At the end of the day, we were cleaning the busy room while discussing the cases of the day with the senior pathologist.
I talked to him about my disappointment with this case because of the lack of conclusive findings. He turned to me and told me, straight to my face, “You are wrong. We found something.”
I asked him what we had found because I had not seen anything and wanted to learn what I had missed.
“What did you see? When did you see it? Where did you see it?” I asked. “How come I didn’t see it?”
In his very peculiar way, he said “I saw it because of my superior intelligence!”
I didn’t really know what he meant.
He further explained how his career experience showed that by finding nothing, we were excluding possible pneumonia cases, infectious diseases in the intestine or a heart lesion.
“Knowing what we weren’t looking for was moving us closer to a conclusion,” he said. During the procedure, he had asked us to save representative tissue samples, about the size of a fist, of the liver, kidney and fat, and to have them frozen. Perhaps they would be helpful.
The following day we met to review our reports, known as readouts, and to discuss the cases. During these morning meetings the residents were asked to think about the cases of the previous day, trying to relate the pathological findings with what may have happened in each case.
We engaged in a challenging discussion about our hypothesis to explain the deaths of the heifers. In this case, we really had no clue!
The history was reviewed: Seven cows from a herd of 100, sudden death with nothing found during the postmortem exam.
So that very same morning, after the readouts, the senior pathologist told us that we were going on a field trip to the actual farm.
We talked to the farmer and he showed us where the animals were found. We walked around a little bit. It was so very cold.
Then the senior pathologist found a worn-through cable on the electrical cord that powered the water heater. The animals were found dead about 25 to 30 feet from the tank.

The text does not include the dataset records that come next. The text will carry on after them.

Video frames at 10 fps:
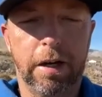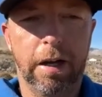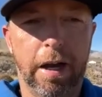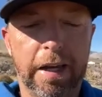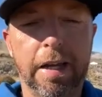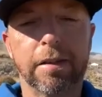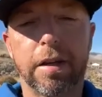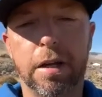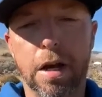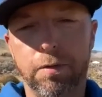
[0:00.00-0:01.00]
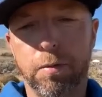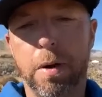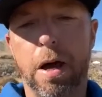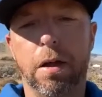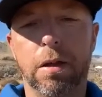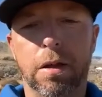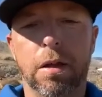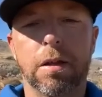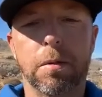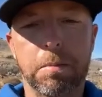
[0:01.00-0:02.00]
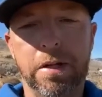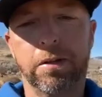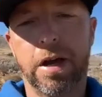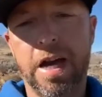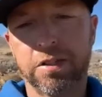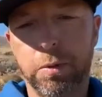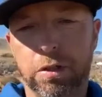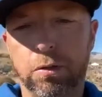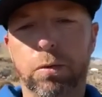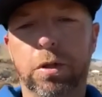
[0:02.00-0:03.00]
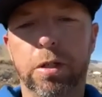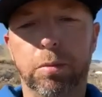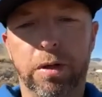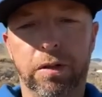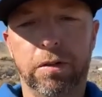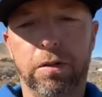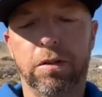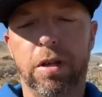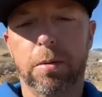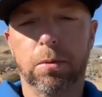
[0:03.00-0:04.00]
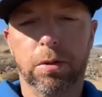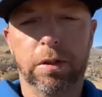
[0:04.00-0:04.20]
I can't say enough about the mental aspect of what he brings to the table.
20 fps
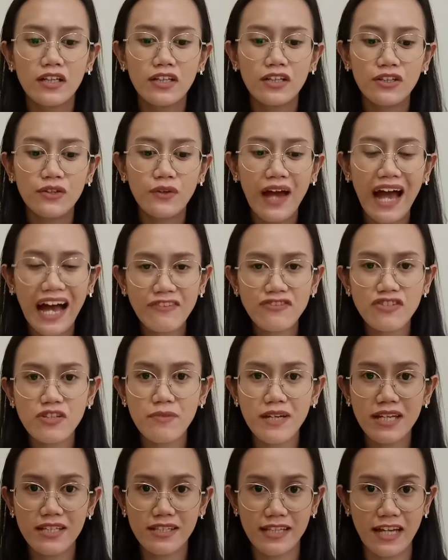you have to
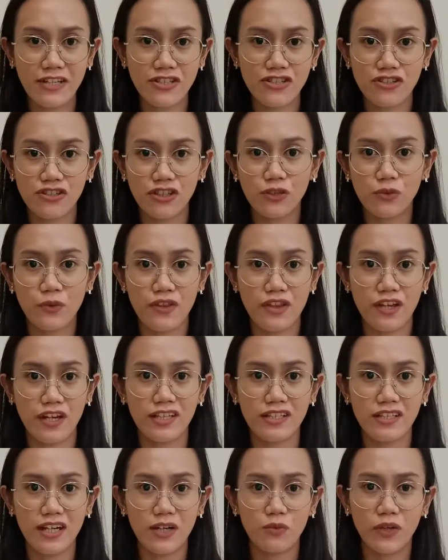be intentional with
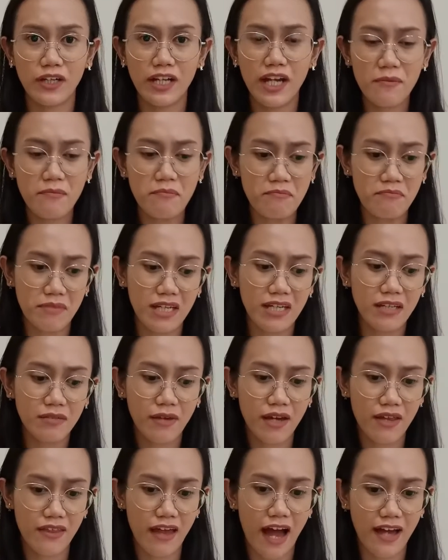it, and what I mean
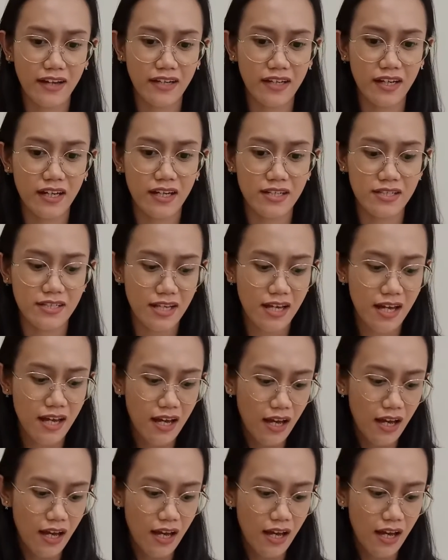by that is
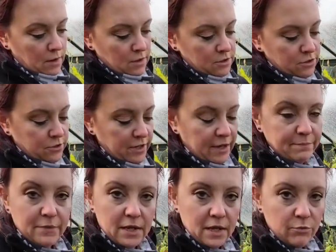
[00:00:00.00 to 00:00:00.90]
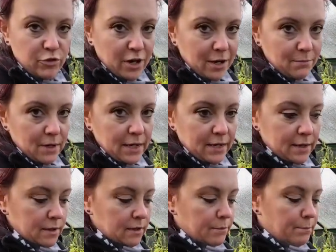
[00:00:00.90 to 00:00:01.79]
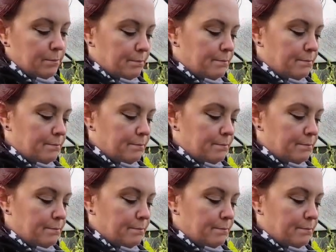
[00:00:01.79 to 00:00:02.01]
So yeah, Abraham Lincoln,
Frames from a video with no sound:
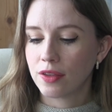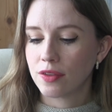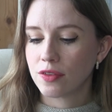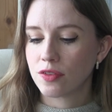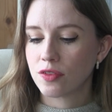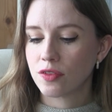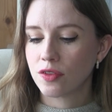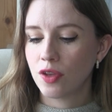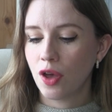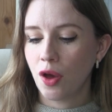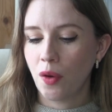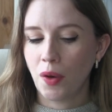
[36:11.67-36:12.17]

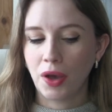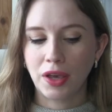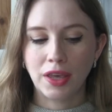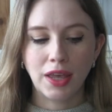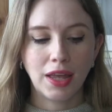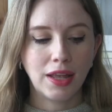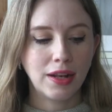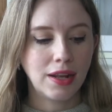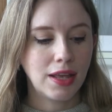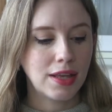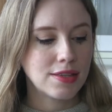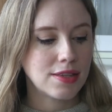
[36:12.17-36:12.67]
So
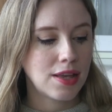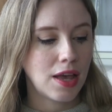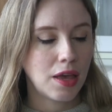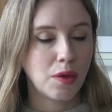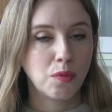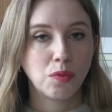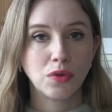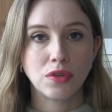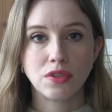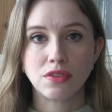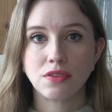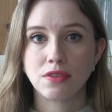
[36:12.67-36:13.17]
again, as I
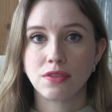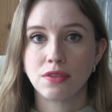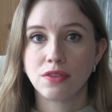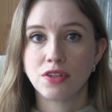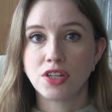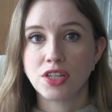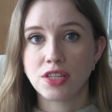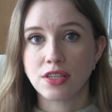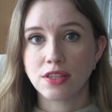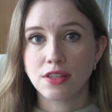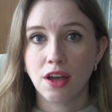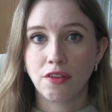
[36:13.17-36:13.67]
was
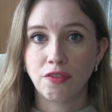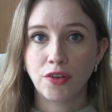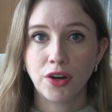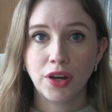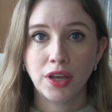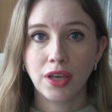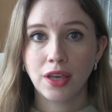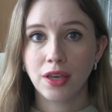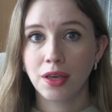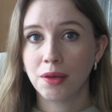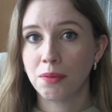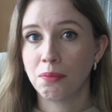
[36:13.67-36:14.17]

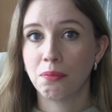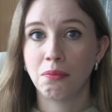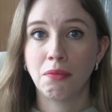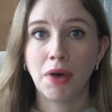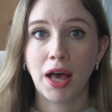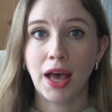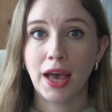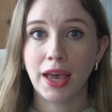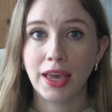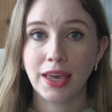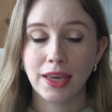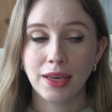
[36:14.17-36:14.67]
discovering
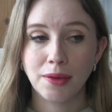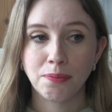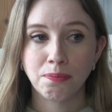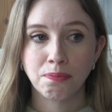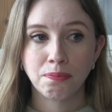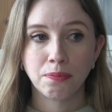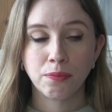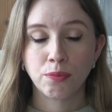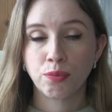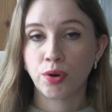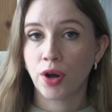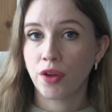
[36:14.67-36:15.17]
my
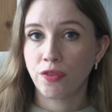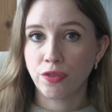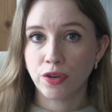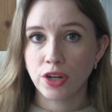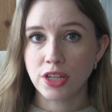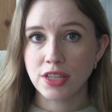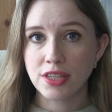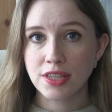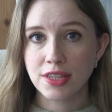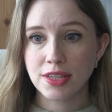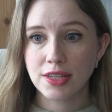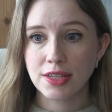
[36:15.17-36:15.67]

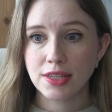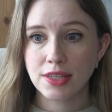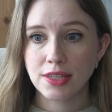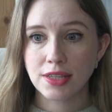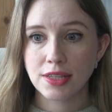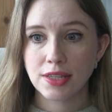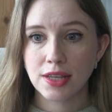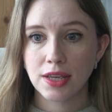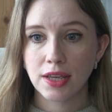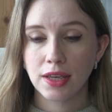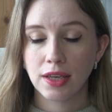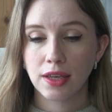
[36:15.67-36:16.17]

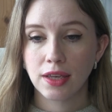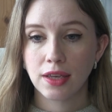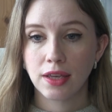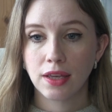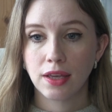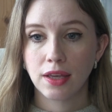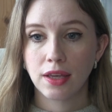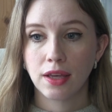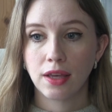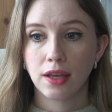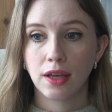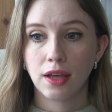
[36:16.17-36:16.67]
preferences,
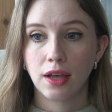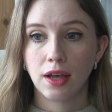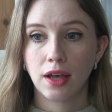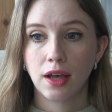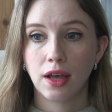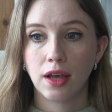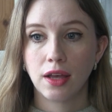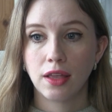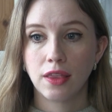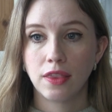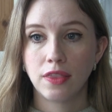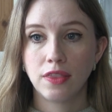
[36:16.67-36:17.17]

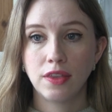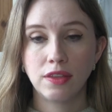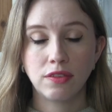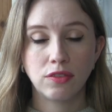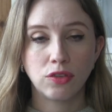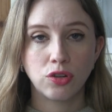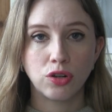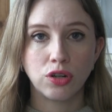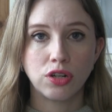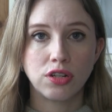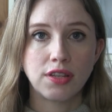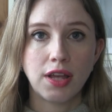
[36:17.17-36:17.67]

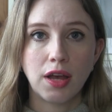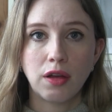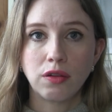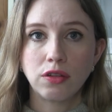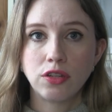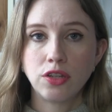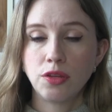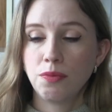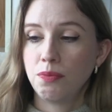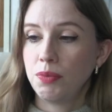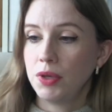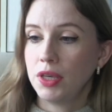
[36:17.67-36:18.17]
this turns
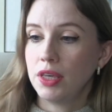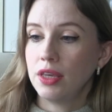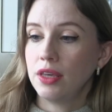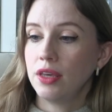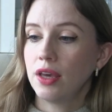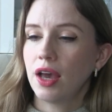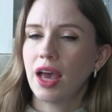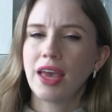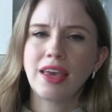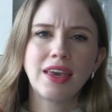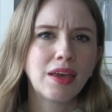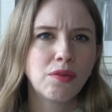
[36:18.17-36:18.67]
out to be,
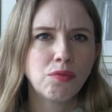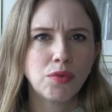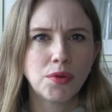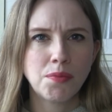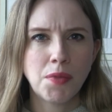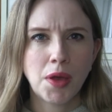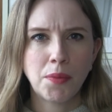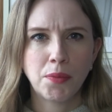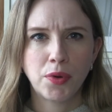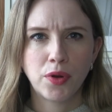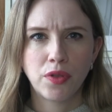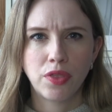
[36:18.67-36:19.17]
I can't
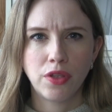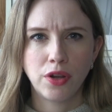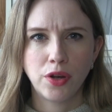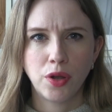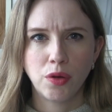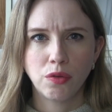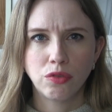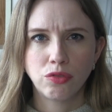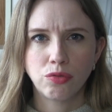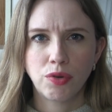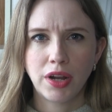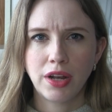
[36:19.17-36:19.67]
remember the
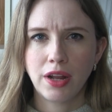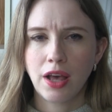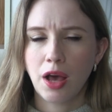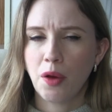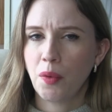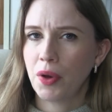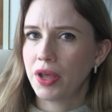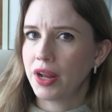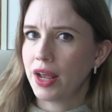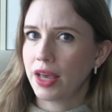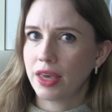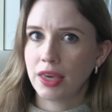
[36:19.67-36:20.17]
notes right
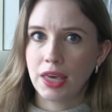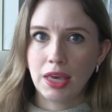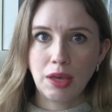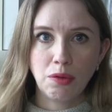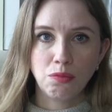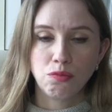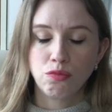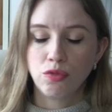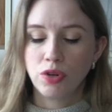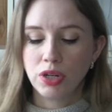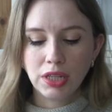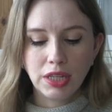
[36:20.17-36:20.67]
now, and I
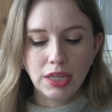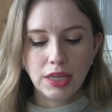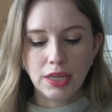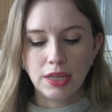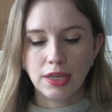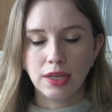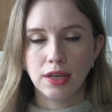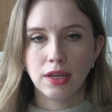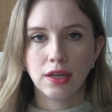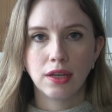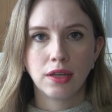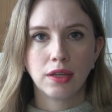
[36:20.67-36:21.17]
can't
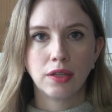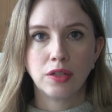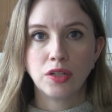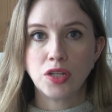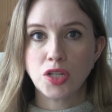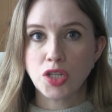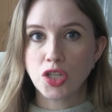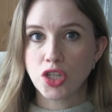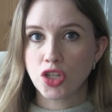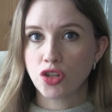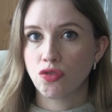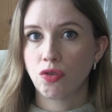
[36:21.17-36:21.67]
really
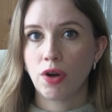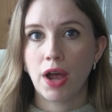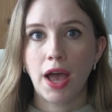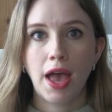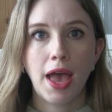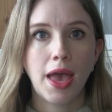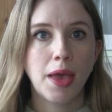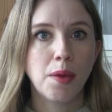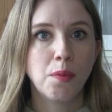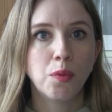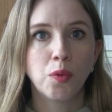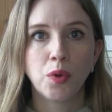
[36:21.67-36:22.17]

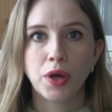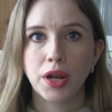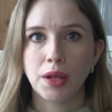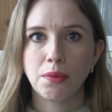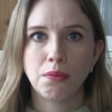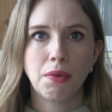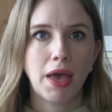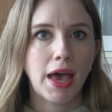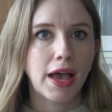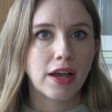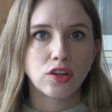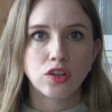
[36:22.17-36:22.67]
describe what
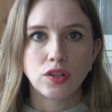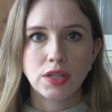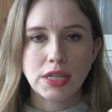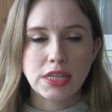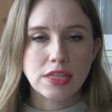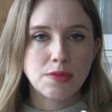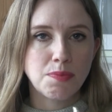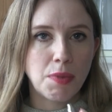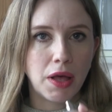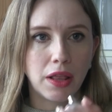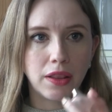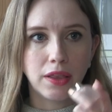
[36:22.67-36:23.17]
I'm actually
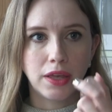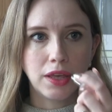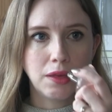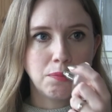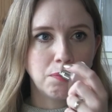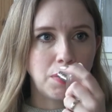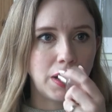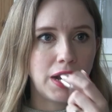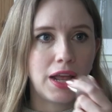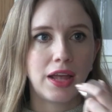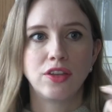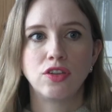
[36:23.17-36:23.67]
smelling,
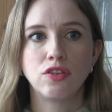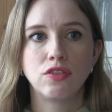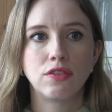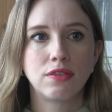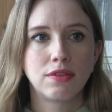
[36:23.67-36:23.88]
but I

We concluded that they were electrocuted and stumbled around for a little while before dropping dead. The farmer was pleased to have identified the cause and fixed it to prevent future deaths.
I was glad we went with the senior pathologist on this field trip and were there when he solved the case. I know now what the senior pathologist was trying to tell me about “superior intelligence.”
After more than 20 years of doing post-mortem examinations, I have seen that my own superior intelligence has aided me and my residents in helping many livestock owners solve many other challenging cases.